EU project merges mobile and optical communications

Dec. 1, 2005
A three-year project that ended in August has yielded significant advances in the merging of mobile and optical communications.

GRENOBLE, FRANCE - A three-year project that ended in August has yielded significant advances in the merging of mobile and optical communications. Designed to tackle the dominant position of the United States and Japan in broadband microwave photonic techniques, the pan-European Network of Excellence on broadband Fiber Radio Techniques and its Integration Technologies (NEFERTITI) network has enhanced European collaboration and raised awareness of broadband microwave photonic techniques in those microwave industries that have yet to appreciate the potential impact of this relatively new technology, especially for digital and analogue applications.

“Photonics for wireless communication is a technology area with increasing importance,” said Béatrice Cabon, from the Institute of Microelectronics, Electromagnetism and Photonics (IMEP/INPG) and project coordinator of the IST-funded NEFERTITI network. “Thirty percent of the cellular in-building market is using radio-over-fiber today, and it is expected to increase to 60% before 2010.”

According to Cabon, the project created an infrastructure allowing better interaction and collaboration between European specialists in the domain of microwaves, millimeter waves and terahertz photonics, grouping together 27 academic, industrial, and research organizations.

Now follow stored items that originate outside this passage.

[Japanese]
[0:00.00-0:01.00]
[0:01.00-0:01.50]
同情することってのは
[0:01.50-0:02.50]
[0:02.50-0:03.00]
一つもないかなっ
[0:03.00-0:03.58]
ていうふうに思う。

In addition several workshops, seminars, training courses, and summer/winter schools addressing broadband fiber-radio techniques were conducted, bringing together telecom operators, system integrators, component suppliers, research institutes, and universities.

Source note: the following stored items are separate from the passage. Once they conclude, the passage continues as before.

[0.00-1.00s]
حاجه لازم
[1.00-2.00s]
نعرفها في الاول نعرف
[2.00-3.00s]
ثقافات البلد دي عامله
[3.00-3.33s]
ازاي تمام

“The events provided a great opportunity for industry and academia to meet and discuss the future directions of photonics for wireless communication,” Cabon said. “The events have addressed the latest developments in advanced microwave photonic component technologies and demonstrated that the ever-increasing operation frequency of advanced high-frequency microwave photonic components is enabling a variety of new applications.”

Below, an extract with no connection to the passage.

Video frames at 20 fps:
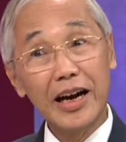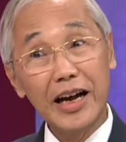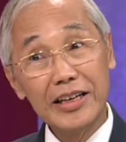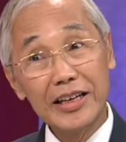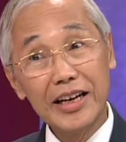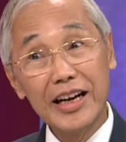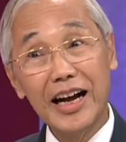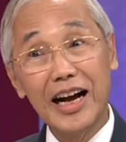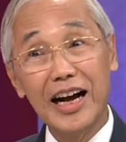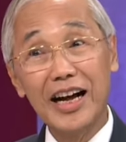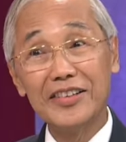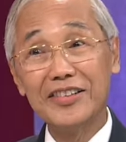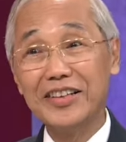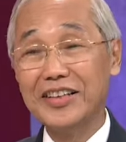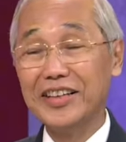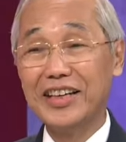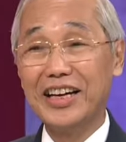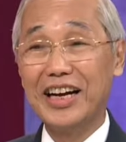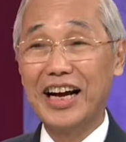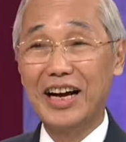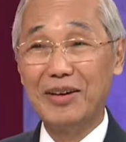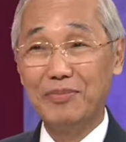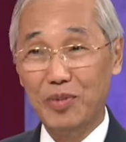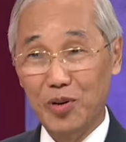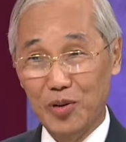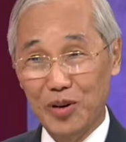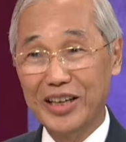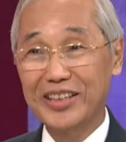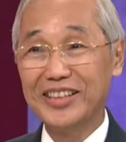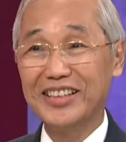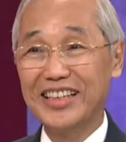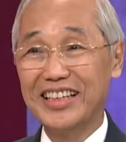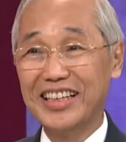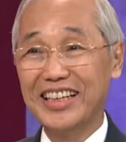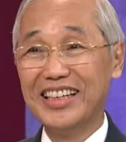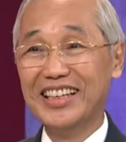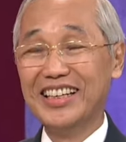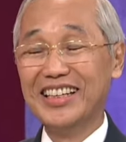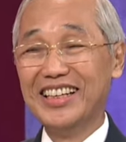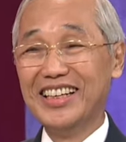การค้าสินค้าปก
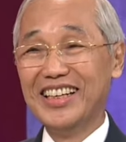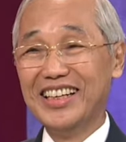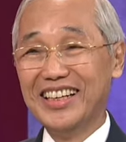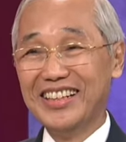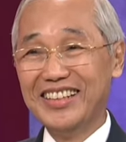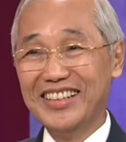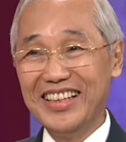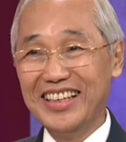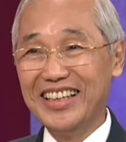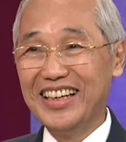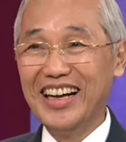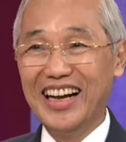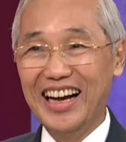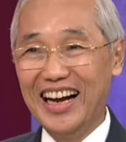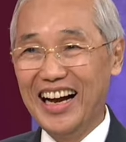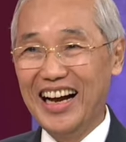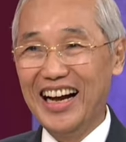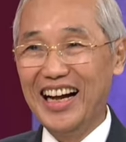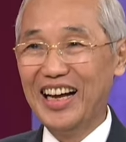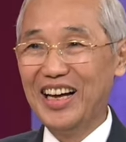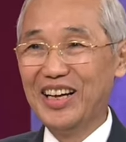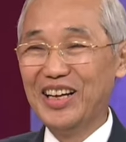ติ สินค้า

After the project ended in August, the partners continued work based on NEFERTITI’s findings. Technical work from NEFERTITI on wave detectors and optically modulable antenna coupled transmission lines, for example, will be further exploited by the Communications and Remote Sensing Laboratory, Université Catholique de Louvain, and Ghent University and Vrije Universiteit Brussel (VUB), according to Cabon.

“Thanks to research conducted within NEFERTITI, a basic measurement infrastructure project has been successfully submitted by VUB, which gives the possibility to drastically improve the measurement infrastructure in Flanders between 60 and 260 GHz,” she said.

The University Duisburg-Essen established a bilateral project with the University of Valencia addressing optical filters for microwave applications. The University of Dresden created a small national project dealing with optical signal processing in a fibre loop, which should start end of 2005. ACREO, which provides contract research and development in optics and microelectronics, intends to build a so-called excellence centre in the field of microwave photonics to coordinate the Swedish academic organisations and industries active in this field.

The NEFERTITI network will continue through the ISIS network, which aims to strengthen European scientific and technological excellence in low cost optical solutions for broadband access and further promotes the merging of wireless and photonic technologies. In addition, ISIS is intended to address broadband analogue and digital communication systems and the contribution of optical technologies (in the domain of microwave and mm-wave photonics) for future fixed and mobile broadband access.